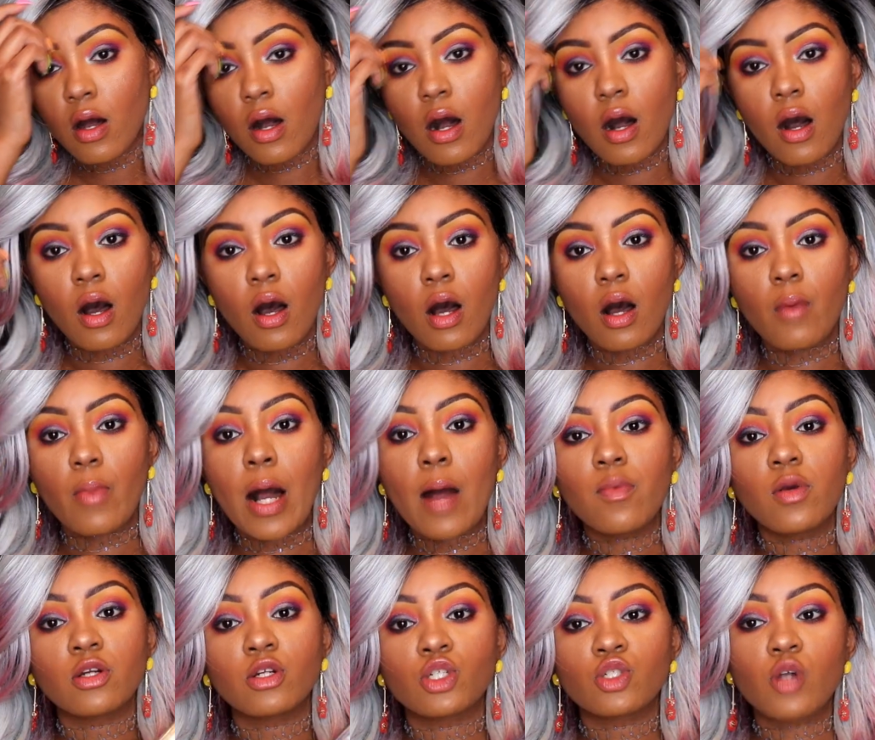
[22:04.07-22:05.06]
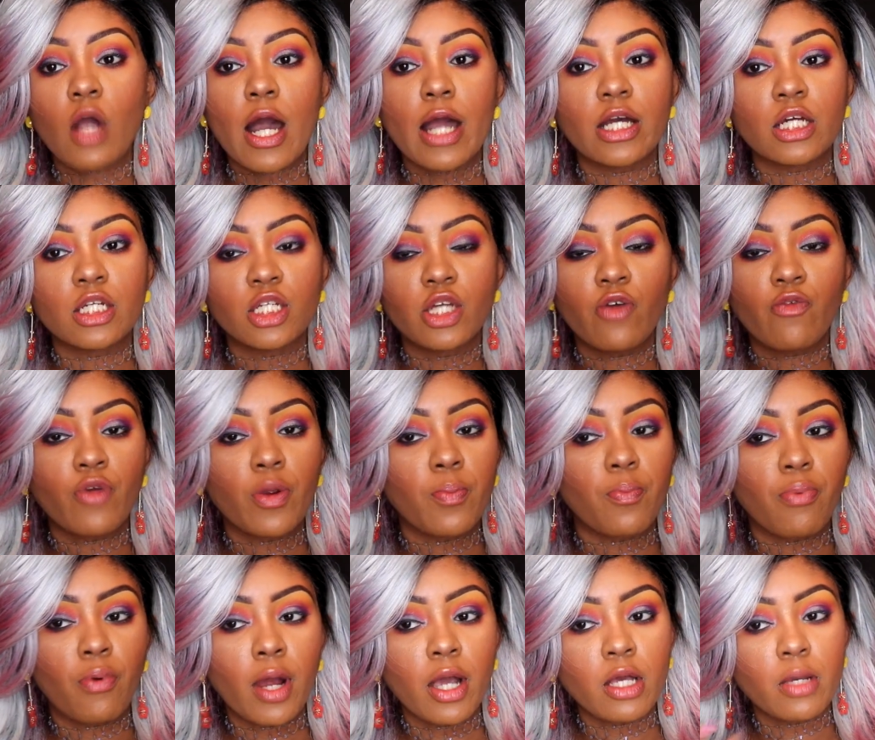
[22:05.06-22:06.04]
I'm gonna try a
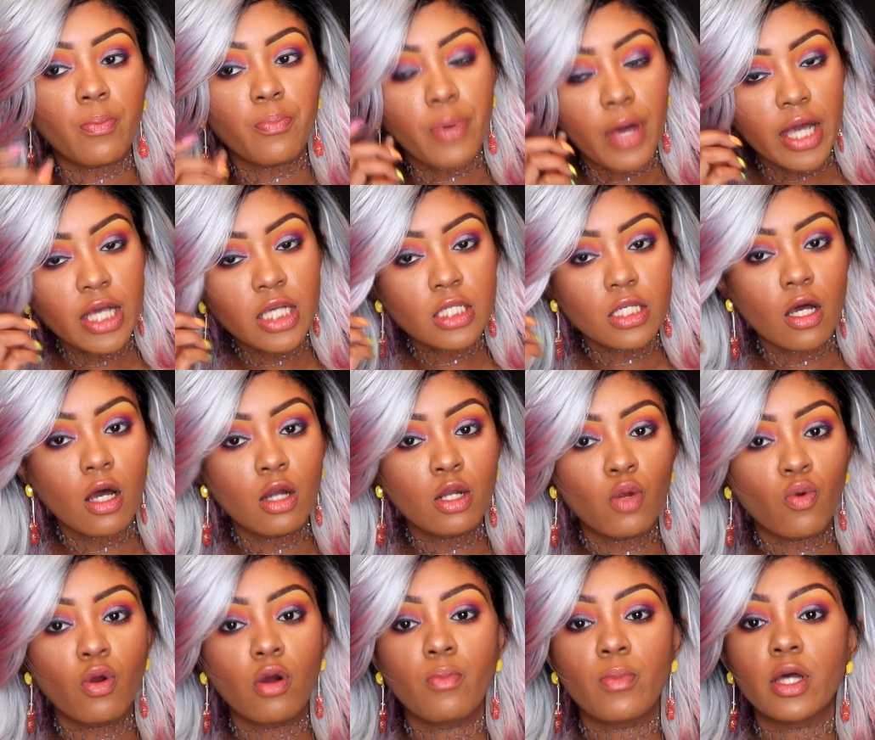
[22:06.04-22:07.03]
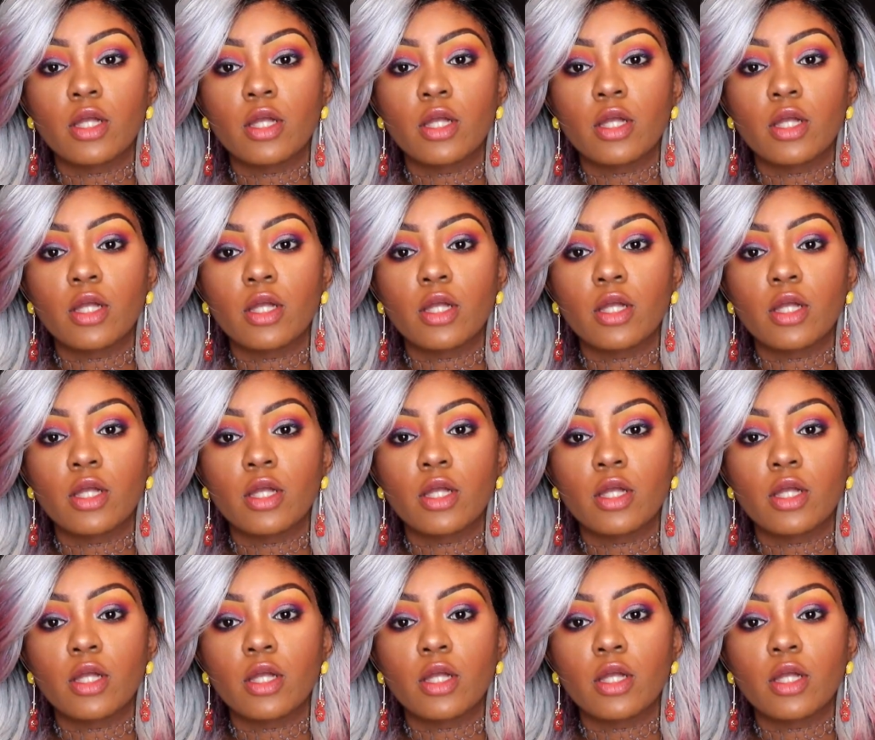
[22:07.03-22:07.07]
different base under them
######
= WHAT THE TASK REQUIRES =
All of the data, minus its pictures, should be repeated exactly.

= EXERCISE RESULT =
[22:04.07-22:05.06]
[22:05.06-22:06.04]
I'm gonna try a
[22:06.04-22:07.03]
[22:07.03-22:07.07]
different base under them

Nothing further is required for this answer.